Because of its grave environmental and social impacts to be observed especially in the north of the country, where oil operations have been going on now for the last 40 years the community decided to strongly oppose any development of the commodity on their land. Offers of money from the oil companies haven't swayed them. Even a proposal of 60,000 US dollars to the village's governing council was rejected. As a consequence of their opposition, tribal leaders as well as traditional authorities have received death threats and the natives have suffered physical attacks and other means of intimidation at the hands of the Ecuadorian military and the oil companies.
The inhabitants of Sarayaku have worked out a unique strategy to oppose oil exploitation: their Plan de Vida. This plan is intended to regulate the sustainable development of the community during the next 50 years and includes programs for the preservation of the primary rainforest, the repopulation of threatened wildlife, a health-care program for all villagers, as well as an education program including kindergardens, several schools, a college, and the first university in the middle of the jungle, a cooperative project with the Universities of Cuenca and the Spanish Llerida.
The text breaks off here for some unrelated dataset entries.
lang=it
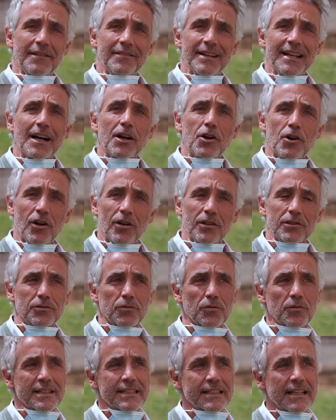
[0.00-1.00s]
aver
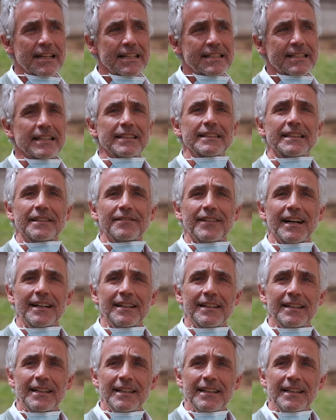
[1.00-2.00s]
accolto questa
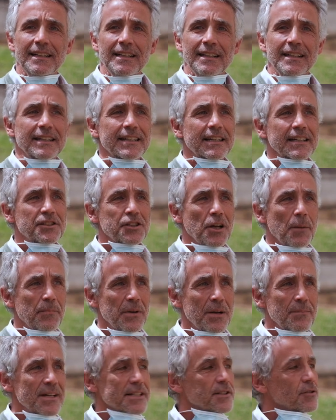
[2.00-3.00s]
iniziativa che ci ha
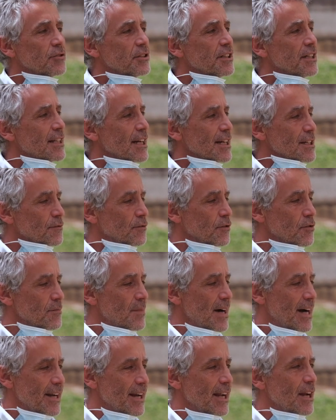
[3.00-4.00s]
permesso di
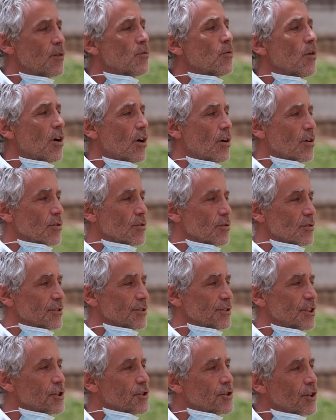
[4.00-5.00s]
trasformare il luogo
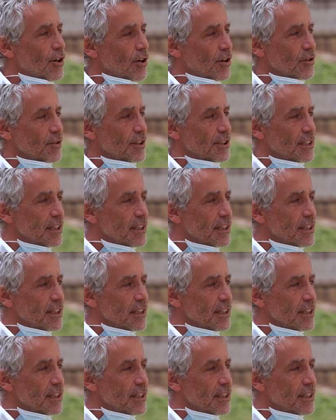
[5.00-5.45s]
di gioco e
Internet access via satellite and their own website in Spanish and English is helping the Sarayaku people to make their cause and activities known internationally.
Exemplary in their efforts for self-determination and the preservation of their living space as well as their traditions, the Sarayaku are sought-after speakers all over Latin America. In lectures and workshops they teach other indigenous communities about sustainable, autonomous municipality management and show them possibilities for resistance against the oil companies and woodchoppers which want to destroy their livelihoods, as well as effective ways for the protection of the rainforest.
Nayakrishi Andolon - Peasants in Bangladesh (2010) - Documentation of Nayakrishi Andolon, The Movement of New Agriculture and better living in Bangladesh.
The Nayakrishi practice of ecological agriculture has its own unique philosophy and design. "Andolon" means movement. It is a movement of - mainly female - farmers growing from the grassroots: to ensure that the living environment and food is free from toxic and unwanted chemicals; to promote the conservation and regeneration of seeds so as to protect and enhance biodiversity and genetic resources; to resist dispossession and centralization of natural resources through centralized structures such as 'seedbanks' and/or 'genebanks' (which exclude farmers from having access to the common property of the community); to search for alternative methods and institutions for the conservation of biodiversity and genetic resources on-farm through structures controlled by the community/village; to ensure food security and nutrition; to search for agricultural practices that can conserve other life forms, mainly endangered species; to become culturally aware of the intricate role played by all those species of nature that are not the object of immediate human needs, etc. Currently, there are more than 300.000 families all over Bangladesh engaged in Nayakrishi agriculture.
The 2008 report of the The International Assessment of Agricultural Knowledge, Science and Technology for Development (IAASTD) "Agriculture at a Crossroads" demands a global paradigm shift towards a more humane and sunstainable agriculture. Projects like Nayakrishi Andolon show the way.
In the beginning of 2010, during several weeks, Katharina Mouratidi travelled around Bangladesh and documented the work of "Nayakrishi Andolon" as well as "Nayakrishi Seed Network".